> PROBLEM
Within the listing below, give again exactly the lines between the one containing "[1:07:09.80]" and the one containing "[1:07:11.50]", inclusive, pictures left aside.
== == ==
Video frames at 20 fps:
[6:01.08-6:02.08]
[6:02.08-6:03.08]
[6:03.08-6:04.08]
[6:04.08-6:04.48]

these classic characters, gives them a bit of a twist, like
== == ==
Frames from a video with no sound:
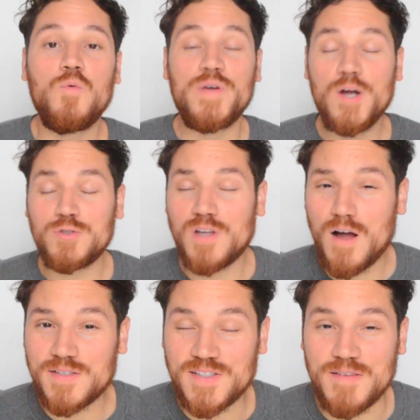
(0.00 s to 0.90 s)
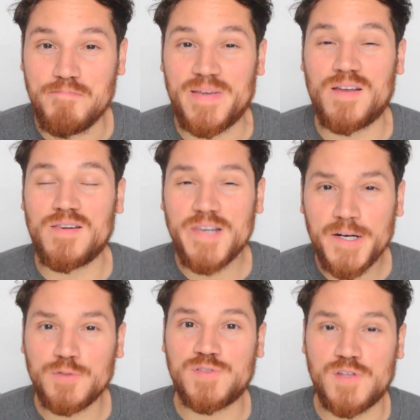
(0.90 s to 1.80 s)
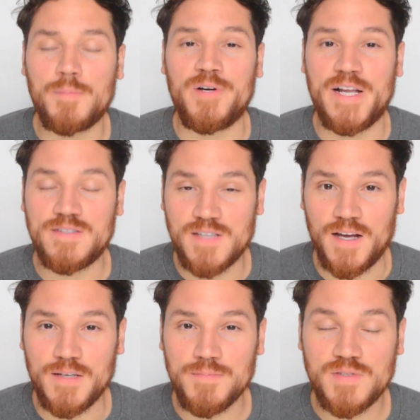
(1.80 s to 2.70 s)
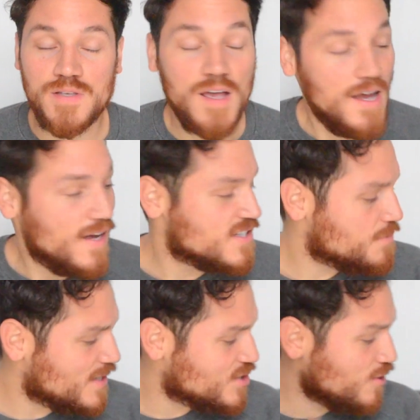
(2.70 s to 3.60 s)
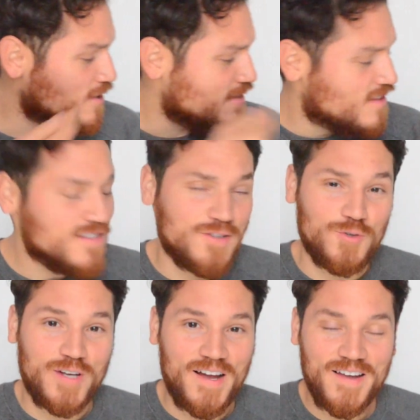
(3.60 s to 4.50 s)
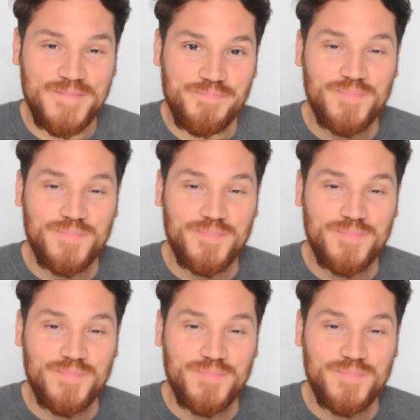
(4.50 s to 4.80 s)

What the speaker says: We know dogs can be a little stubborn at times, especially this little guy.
== == ==
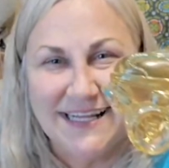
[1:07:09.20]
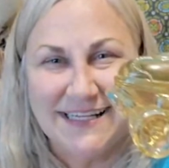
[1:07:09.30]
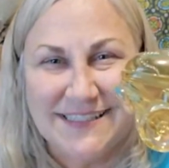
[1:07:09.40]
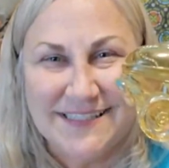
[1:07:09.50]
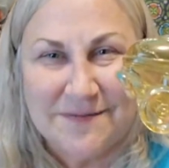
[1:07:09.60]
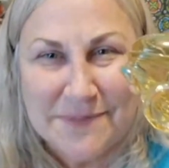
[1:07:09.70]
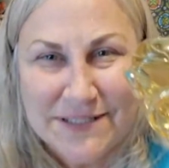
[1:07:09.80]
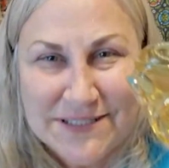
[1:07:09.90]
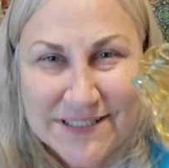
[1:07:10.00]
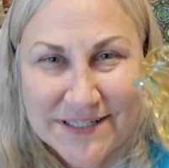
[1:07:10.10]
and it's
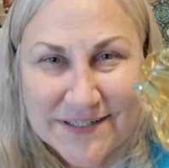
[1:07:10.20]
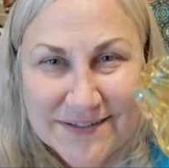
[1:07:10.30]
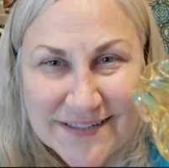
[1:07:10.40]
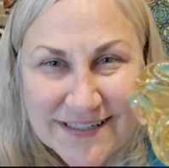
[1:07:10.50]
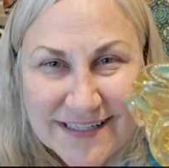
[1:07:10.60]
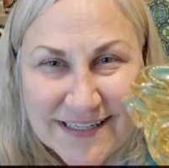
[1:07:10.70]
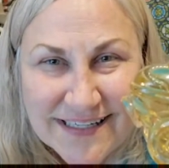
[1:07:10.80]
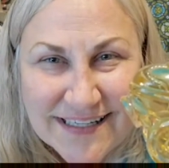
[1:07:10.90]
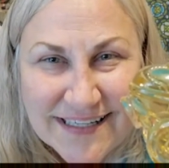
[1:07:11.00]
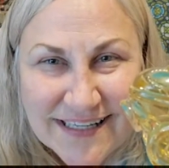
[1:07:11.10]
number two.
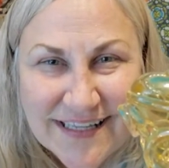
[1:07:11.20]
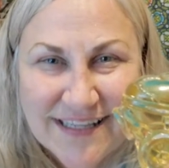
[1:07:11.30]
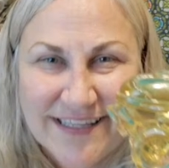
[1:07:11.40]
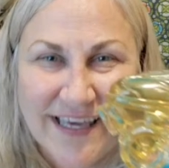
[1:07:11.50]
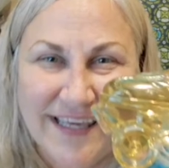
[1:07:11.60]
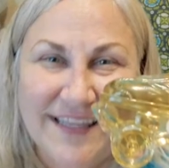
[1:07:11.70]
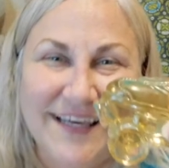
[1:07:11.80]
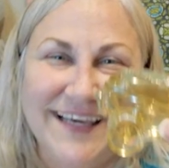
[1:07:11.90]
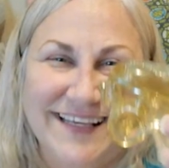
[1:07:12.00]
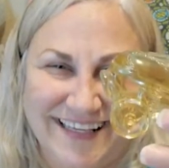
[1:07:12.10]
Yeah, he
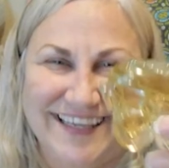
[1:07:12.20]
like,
== == ==
> EXPECTED ANSWER
[1:07:09.80]
[1:07:09.90]
[1:07:10.00]
[1:07:10.10]
and it's
[1:07:10.20]
[1:07:10.30]
[1:07:10.40]
[1:07:10.50]
[1:07:10.60]
[1:07:10.70]
[1:07:10.80]
[1:07:10.90]
[1:07:11.00]
[1:07:11.10]
number two.
[1:07:11.20]
[1:07:11.30]
[1:07:11.40]
[1:07:11.50]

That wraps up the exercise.